Storm Willads Weinholdt (11 January 1920 – 17 March 1945) was a Norwegian resistance member who was executed during the occupation of Norway by Nazi Germany.

He was born and lived in Oslo, at Kampen. During the German World War II occupation of Norway, he became involved in Milorg, and was the deputy leader of District 13. On 13 February 1945, Weinholdt was going to plan a sabotage action, in his own home together with Adolf Bogstad and Frank Olsen. Before either of the three arrived, two Gestapo officers, one German and one Norwegian, arrived in the Weinholdt family's home to check on Storm's brother Kjell. As Kjell was not home either, the Gestapo officers waited in the living room. Bogstad and Storm Weinholdt soon arrived, and while the Gestapo officers became suspicious of the rendez-vous, the men stated that they were planning an outdoors trip. They were searched, and knew that they had to leave before Frank Olsen showed up, as Olsen carried important documents which would compromise them. When Olsen did arrive, the Gestapo officers understood the situation. After Adolf Bogstad tried to escape and was killed, Storm Weinholdt was arrested together with his father, his brother Kjell who also had arrived, and Frank Olsen. They were subject to torture at Møllergata 19. Storm Weinholdt was sentenced to death on 15 March in an SS court-martial; the prosecutor was Siegfried Fehmer. He was shot at Akershus Fortress on 17 March. His body was lowered in the Oslofjord. This was the second-to-last execution of Norwegians by Germans during the war; the last person was an SS-Jäger executed for desertion (Fahnenflucht) on 19 April.

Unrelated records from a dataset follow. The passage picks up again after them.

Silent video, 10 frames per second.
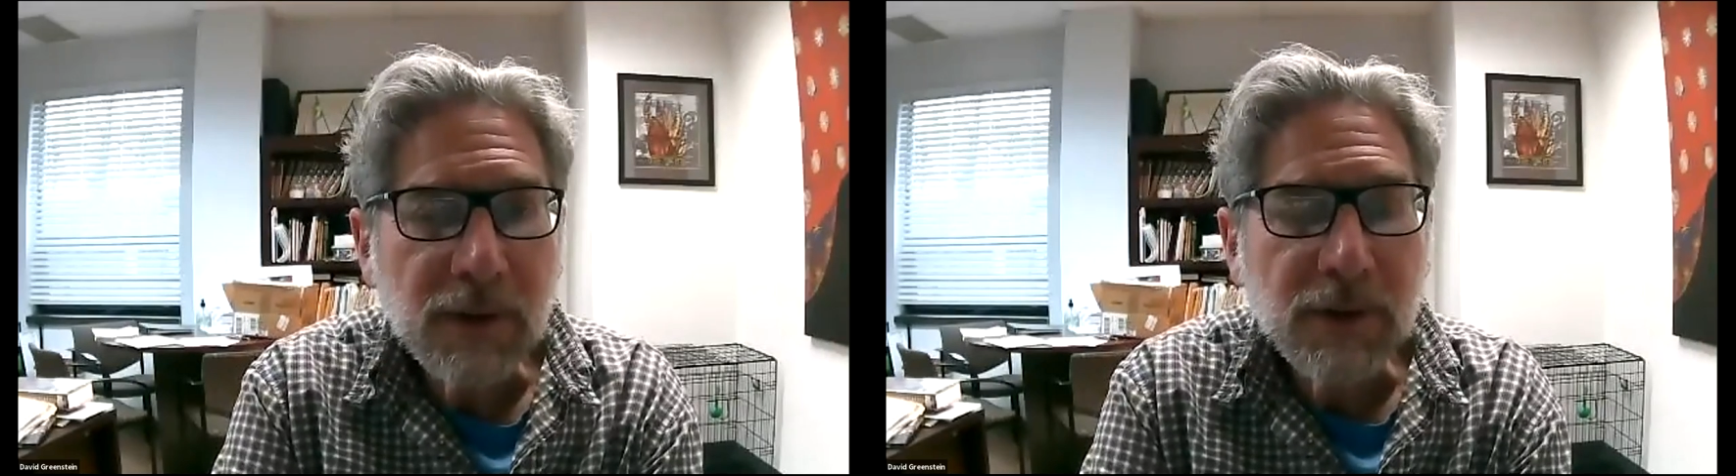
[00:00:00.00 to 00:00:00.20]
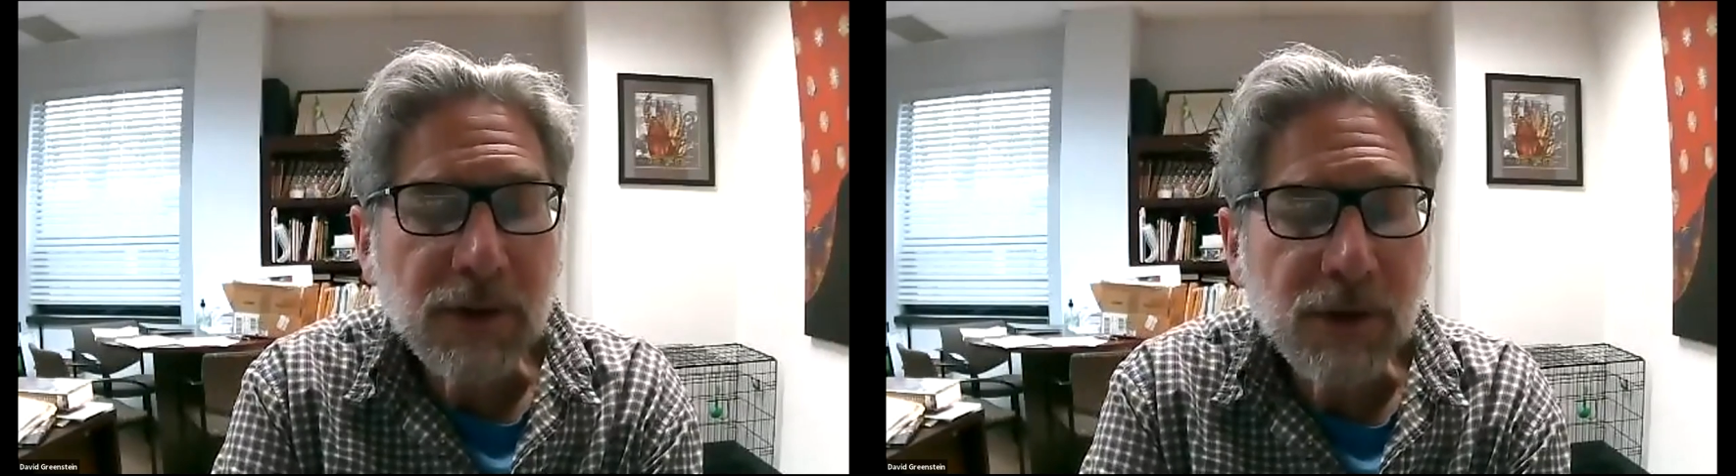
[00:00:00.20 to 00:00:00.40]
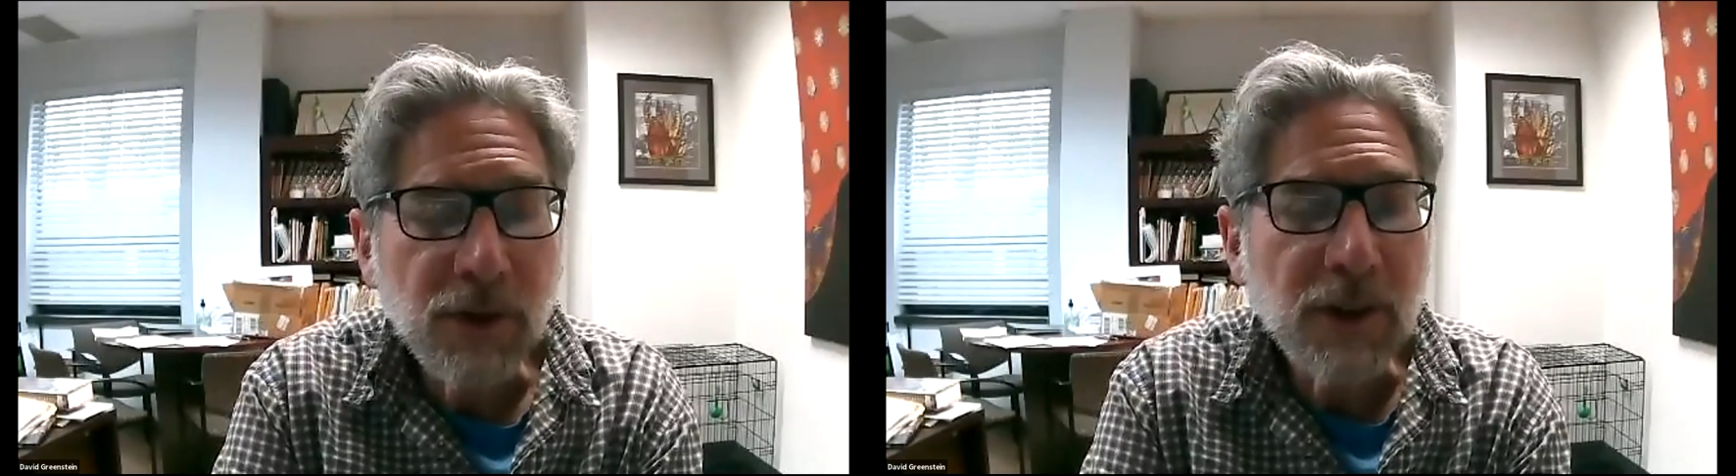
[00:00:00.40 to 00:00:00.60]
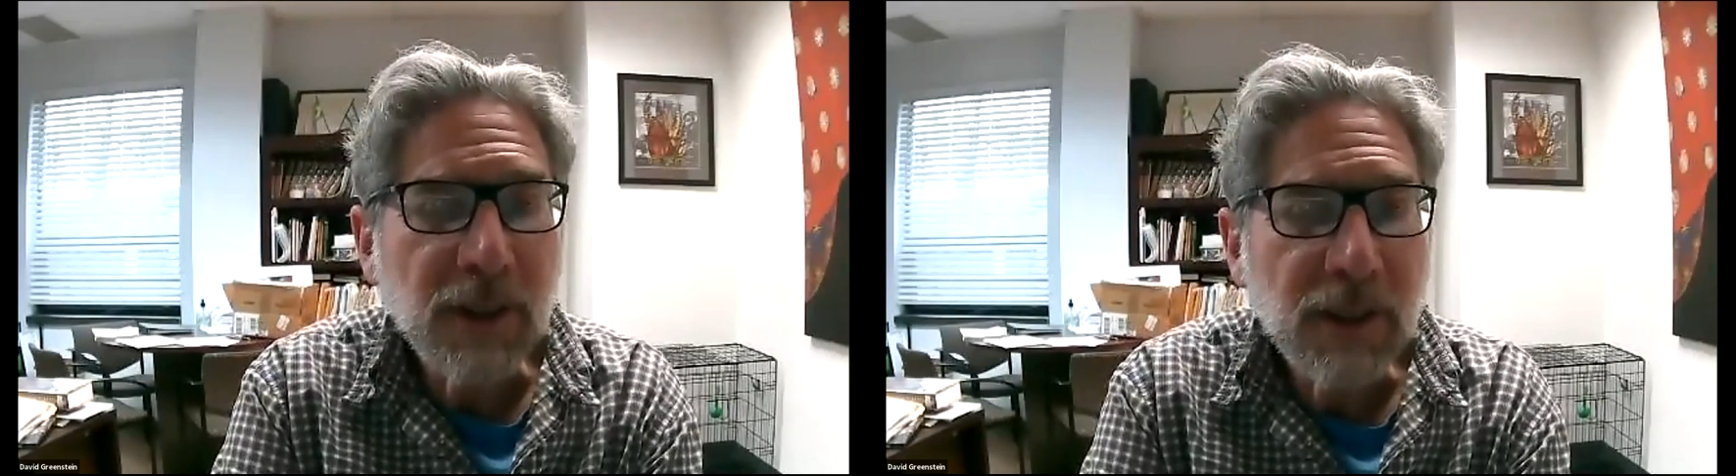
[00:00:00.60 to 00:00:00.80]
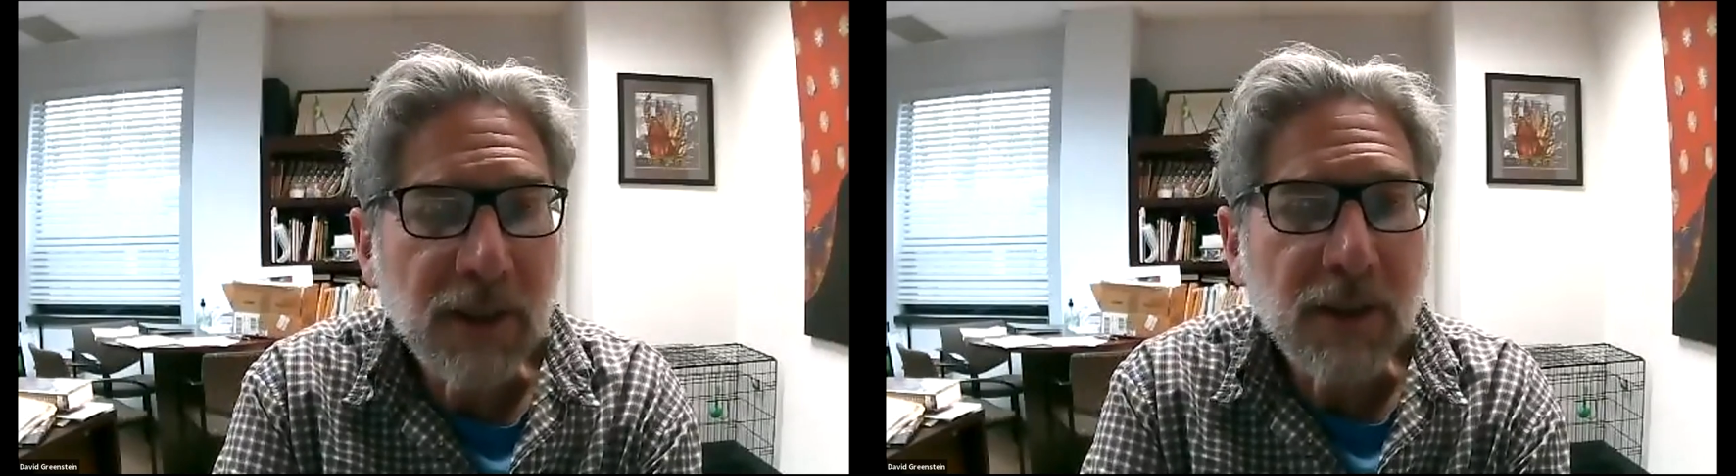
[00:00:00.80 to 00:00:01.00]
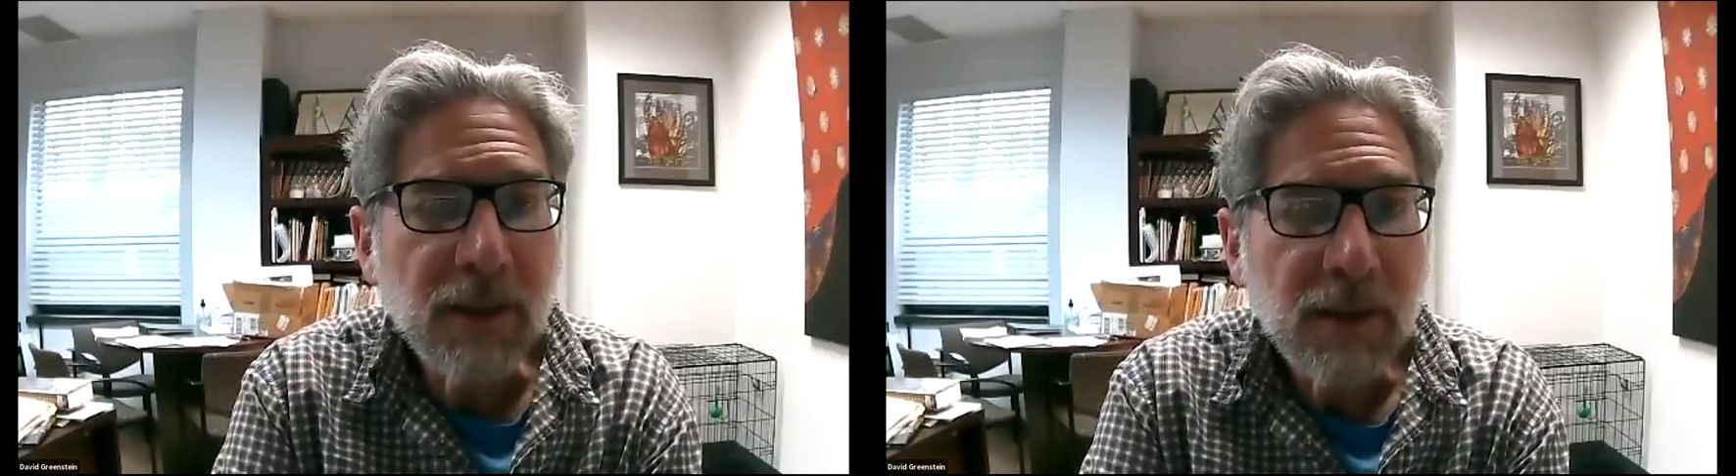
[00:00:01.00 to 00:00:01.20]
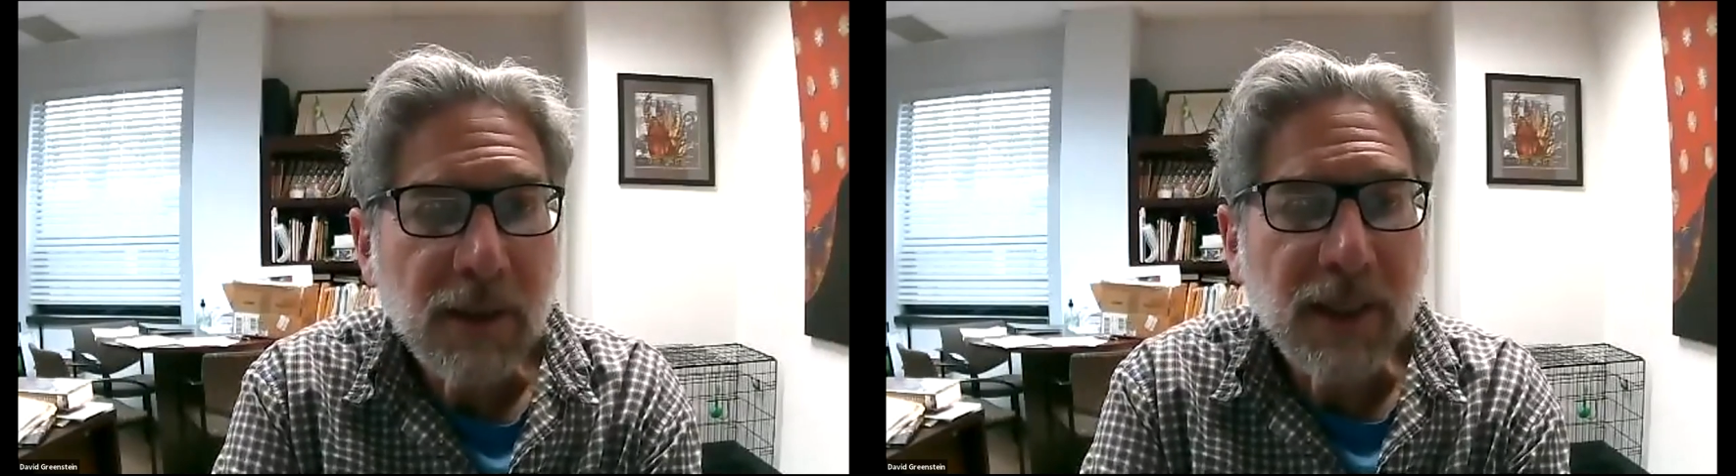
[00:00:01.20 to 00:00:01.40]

sterling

Together with eight other resistance members—Adolf Bogstad, Erik Bruun, Henry Gundersen, Arvid Hansen, Ingolf Nordstrøm, Kåre Olafsen, Frank Olsen and Kjell Ramberg—he is commemorated with a memorial stone at Sarabråten in Østmarka.

His brother Kjell survived the war, being incarcerated at Møllergata 19 until 11 April, then at Grini concentration camp until the war's end. Sverre Weinholdt was incarcerated at Møllergata 19 until 22 March, then at Grini until the war's end.